----- Information provided -----
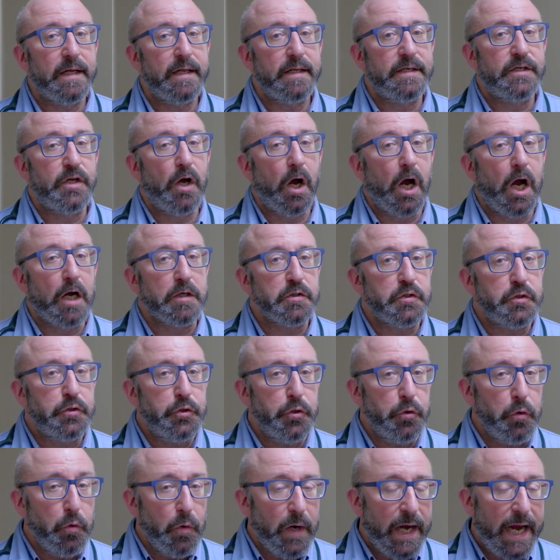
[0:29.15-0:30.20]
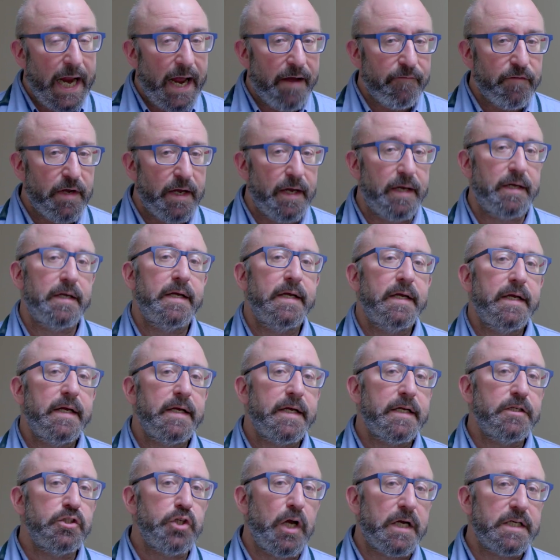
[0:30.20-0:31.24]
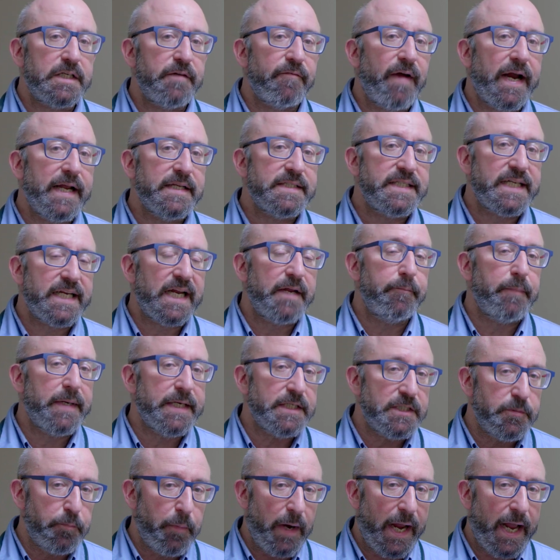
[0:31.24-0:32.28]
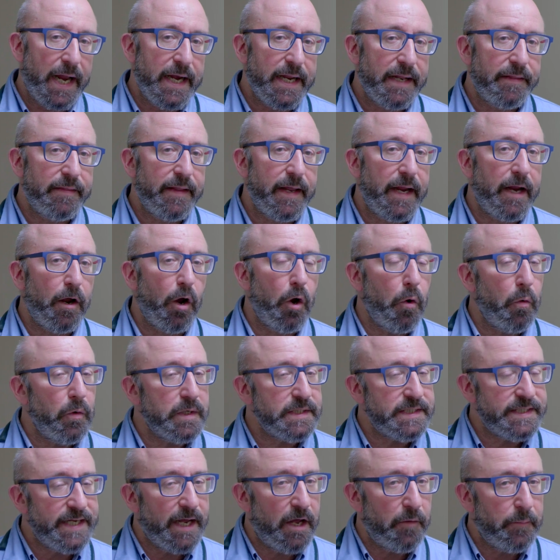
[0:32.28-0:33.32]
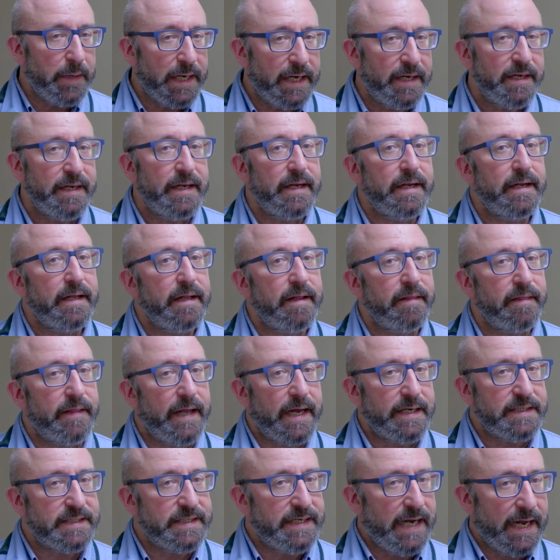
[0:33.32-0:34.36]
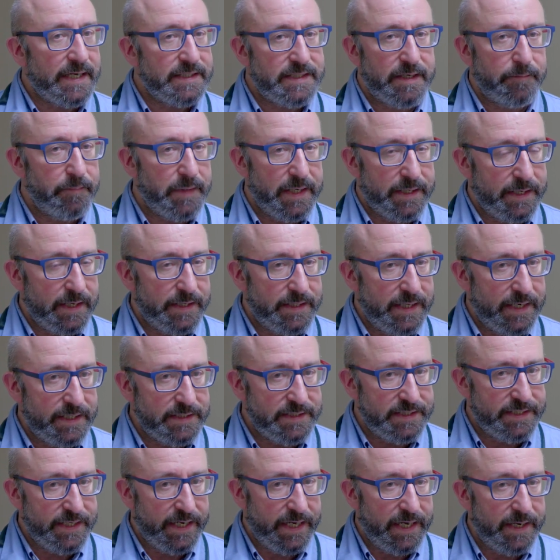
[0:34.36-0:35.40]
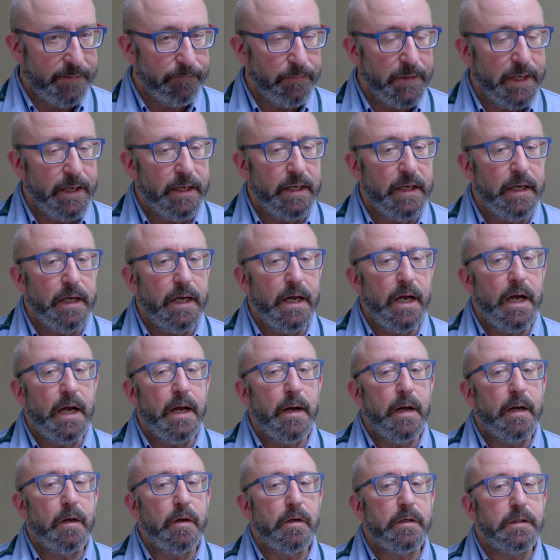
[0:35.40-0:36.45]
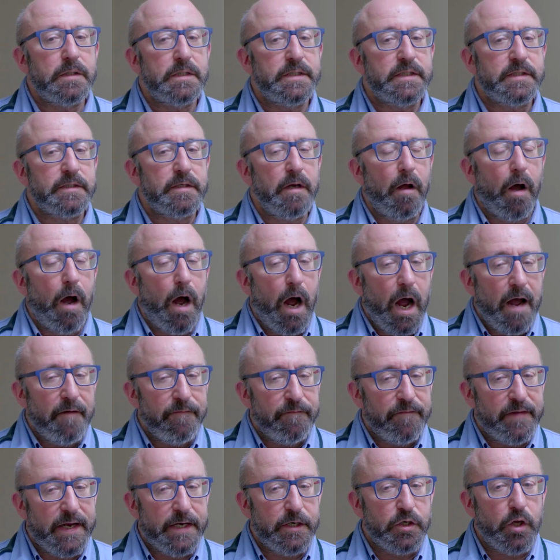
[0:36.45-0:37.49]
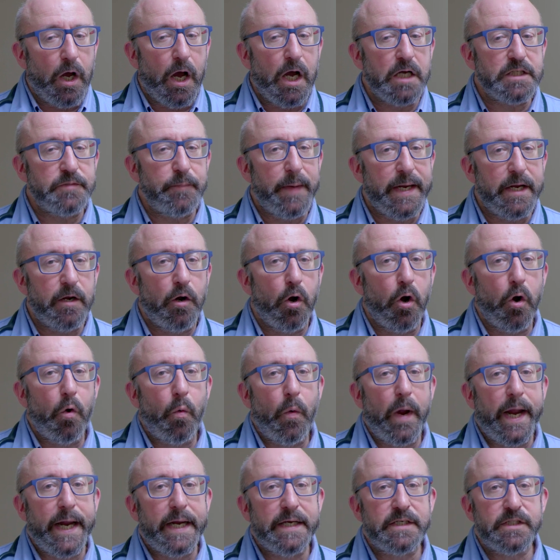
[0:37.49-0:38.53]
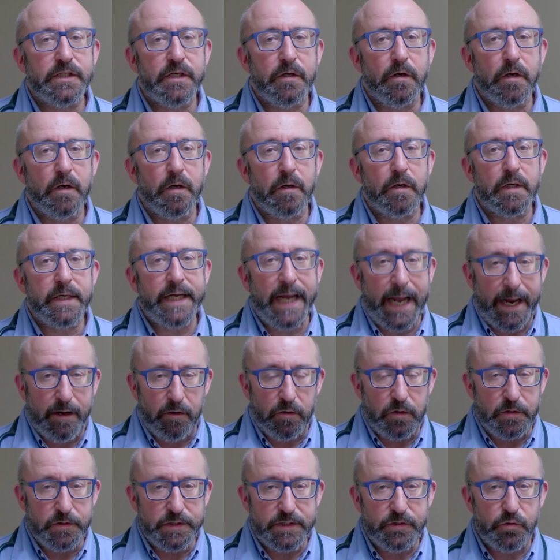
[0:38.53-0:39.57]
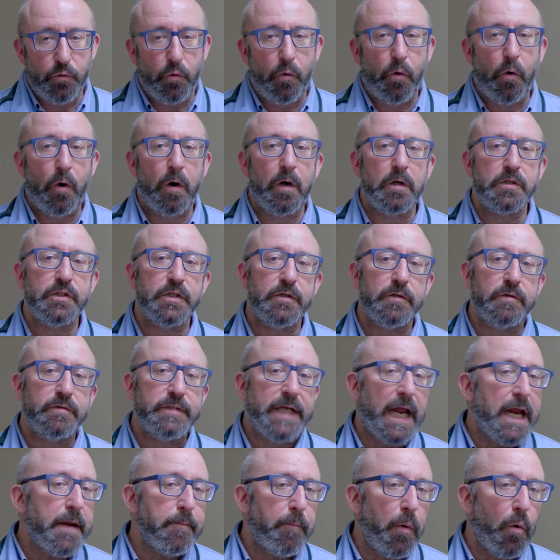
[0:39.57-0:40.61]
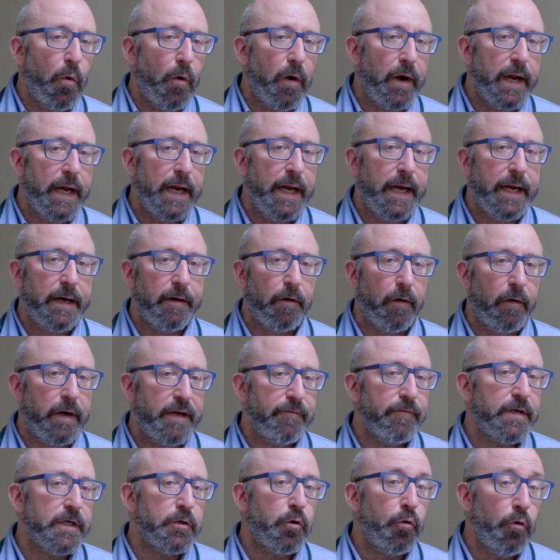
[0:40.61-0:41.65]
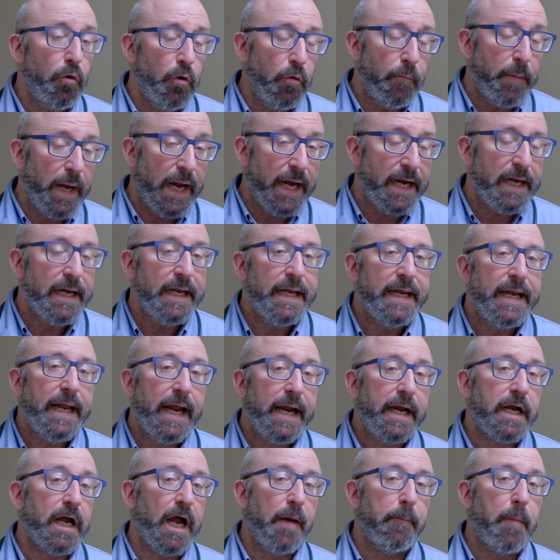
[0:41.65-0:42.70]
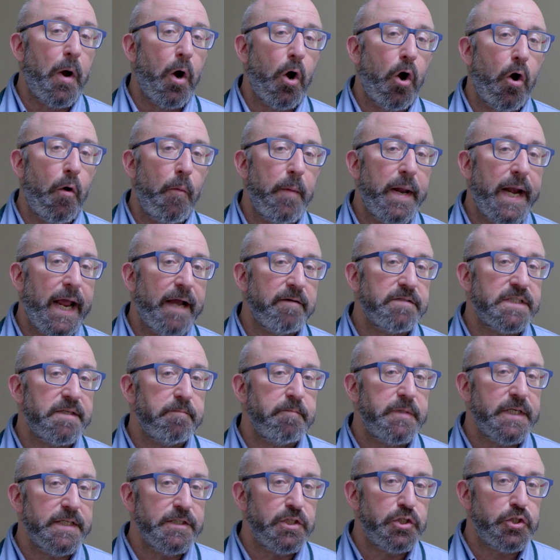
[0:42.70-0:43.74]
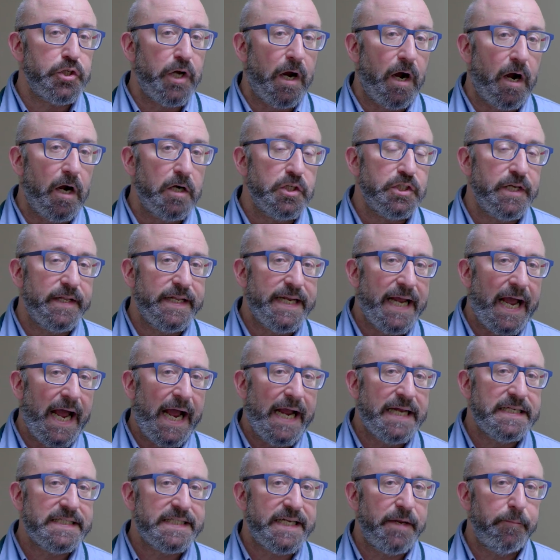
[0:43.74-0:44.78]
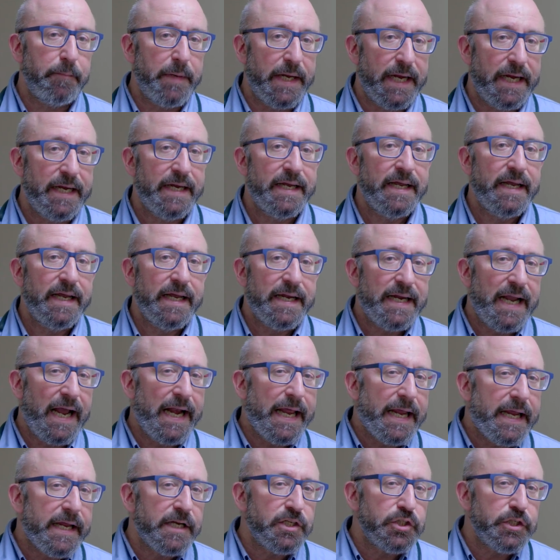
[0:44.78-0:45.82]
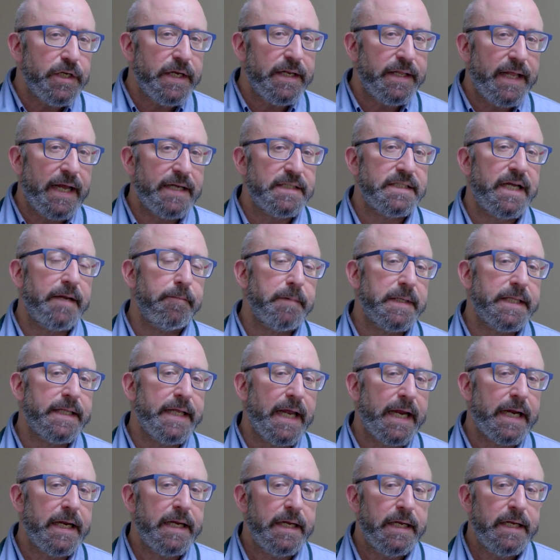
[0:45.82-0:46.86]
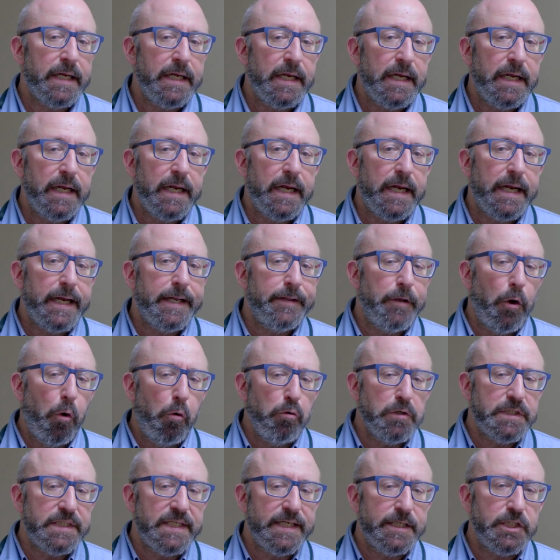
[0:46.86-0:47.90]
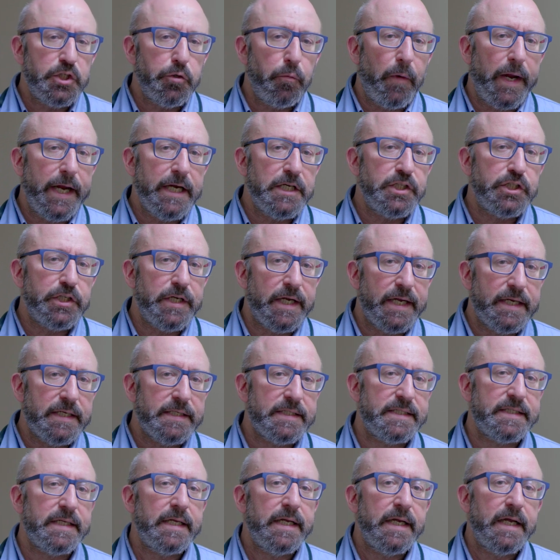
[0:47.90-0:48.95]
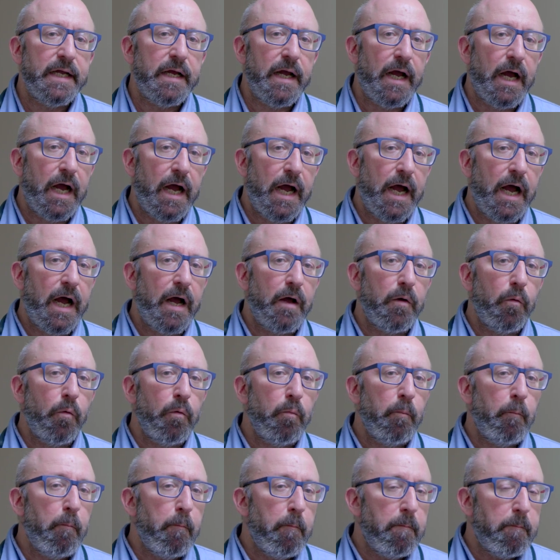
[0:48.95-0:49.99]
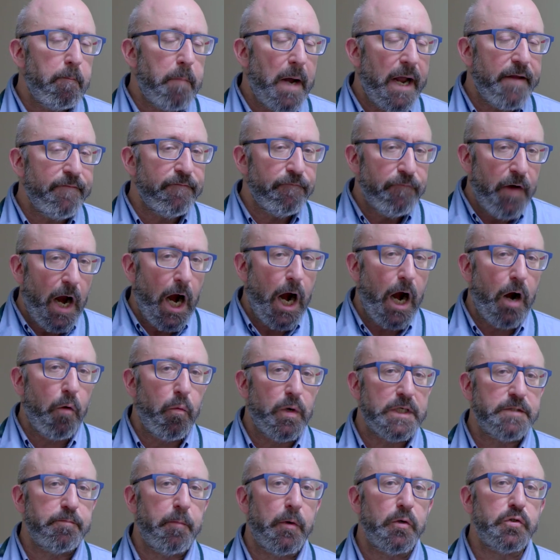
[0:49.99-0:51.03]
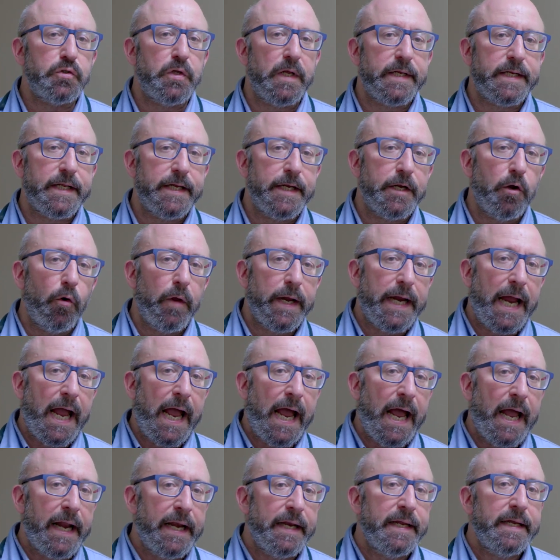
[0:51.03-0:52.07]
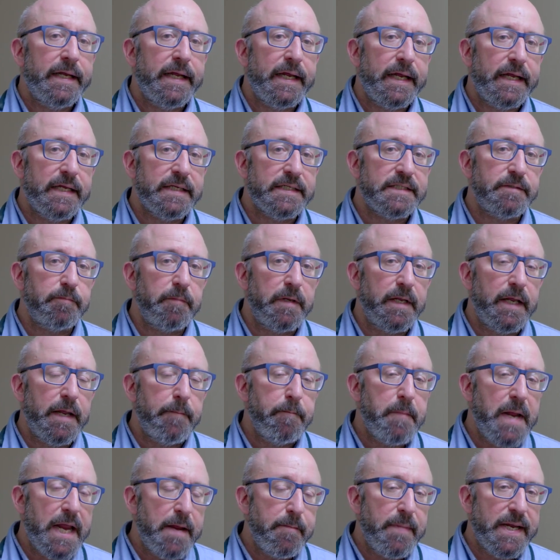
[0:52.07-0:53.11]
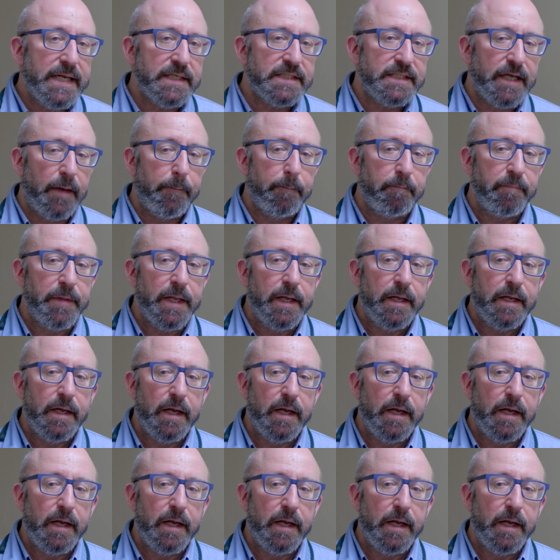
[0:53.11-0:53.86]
dogs do have a conjunctivitis that can be spread, and they always tell me that's not something that they see. Often dogs may go away to kennels or to day boarding or even grooming and come home and have some discharge, and the eyes can be kind of itchy, that type of thing. In those situations, by far what's most likely going on is it may be some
-----
#### Exercise directions:
Return every line above word for word, minus images.

#### Result of this task:
[0:29.15-0:30.20]
[0:30.20-0:31.24]
[0:31.24-0:32.28]
[0:32.28-0:33.32]
[0:33.32-0:34.36]
[0:34.36-0:35.40]
[0:35.40-0:36.45]
[0:36.45-0:37.49]
[0:37.49-0:38.53]
[0:38.53-0:39.57]
[0:39.57-0:40.61]
[0:40.61-0:41.65]
[0:41.65-0:42.70]
[0:42.70-0:43.74]
[0:43.74-0:44.78]
[0:44.78-0:45.82]
[0:45.82-0:46.86]
[0:46.86-0:47.90]
[0:47.90-0:48.95]
[0:48.95-0:49.99]
[0:49.99-0:51.03]
[0:51.03-0:52.07]
[0:52.07-0:53.11]
[0:53.11-0:53.86]
dogs do have a conjunctivitis that can be spread, and they always tell me that's not something that they see. Often dogs may go away to kennels or to day boarding or even grooming and come home and have some discharge, and the eyes can be kind of itchy, that type of thing. In those situations, by far what's most likely going on is it may be some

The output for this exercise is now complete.